Currently, Python versions are released annually and maintained for 5 years initially with bug fixes, but this moves to security fixes as the version matures. I think supporting some releases for 10 - 12 years would be a better match to how thing are used in the real world. To try to reduce the support burden, non-LTS releases should have a shorter support window of 18 - 36 months. This would allow usage to coalesce around a small number of versions without slowing down the pace of development. Then package maintainers can support users unable to move to newer versions without having to support many versions.
There are two models for determining what releases to tag as LTS, Prescrived LTS and Ad Hoc LTS.

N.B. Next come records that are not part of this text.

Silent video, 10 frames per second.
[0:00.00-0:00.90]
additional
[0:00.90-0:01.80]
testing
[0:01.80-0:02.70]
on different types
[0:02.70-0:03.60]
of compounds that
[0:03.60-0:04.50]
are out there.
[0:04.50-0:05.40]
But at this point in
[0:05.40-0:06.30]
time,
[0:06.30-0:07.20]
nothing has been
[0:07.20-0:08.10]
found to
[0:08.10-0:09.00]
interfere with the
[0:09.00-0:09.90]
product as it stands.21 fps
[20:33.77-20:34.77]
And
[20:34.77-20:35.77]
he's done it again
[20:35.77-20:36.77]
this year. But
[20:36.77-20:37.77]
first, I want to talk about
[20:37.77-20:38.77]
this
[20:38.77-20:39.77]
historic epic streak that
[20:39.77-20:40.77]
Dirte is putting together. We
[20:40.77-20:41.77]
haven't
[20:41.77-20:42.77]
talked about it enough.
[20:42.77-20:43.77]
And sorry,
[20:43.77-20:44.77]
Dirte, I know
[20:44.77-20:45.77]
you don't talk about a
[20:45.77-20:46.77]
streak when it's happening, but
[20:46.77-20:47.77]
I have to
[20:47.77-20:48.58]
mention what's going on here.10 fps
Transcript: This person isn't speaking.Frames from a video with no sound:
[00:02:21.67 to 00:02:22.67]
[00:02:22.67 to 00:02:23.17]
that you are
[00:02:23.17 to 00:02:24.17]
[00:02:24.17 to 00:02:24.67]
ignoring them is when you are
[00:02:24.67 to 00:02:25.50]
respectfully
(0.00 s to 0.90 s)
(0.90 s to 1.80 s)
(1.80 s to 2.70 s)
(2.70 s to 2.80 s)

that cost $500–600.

With prescribed LTS, an LTS release is done every x years, for example every 4 years and maintained for 12 years, or every 5 years and maintained for 10 years. The advantage is LTS releases can be predicted well in advance. The disadvantage is LTS releases may not line up with major OS releases. This is how the Ubuntu release model works with releases every 6 months, supported for 9 months, and LTS versions released every 2 years, supported for 10 years.
With ad hoc LTS, a release is selected as LTS based on it’s features and inclusion in LTS OS releases. This allows flexibility at the expense of some predictability. This is how the Linux Kernel is supported, with versions selected as LTS based on several factors and maintained for varying lengths of time. The Linux Kernel also has SLTS (Super Long Term Support) releases intended for industrial and civil infrastructure use cases.
I’m not sure which model would work best for Python and it may need some analysis. Perhaps it may be useful to let downstream OS vendors weigh in and use this as an opportunity to solicit financial and/or resources from these vendors to support this effort.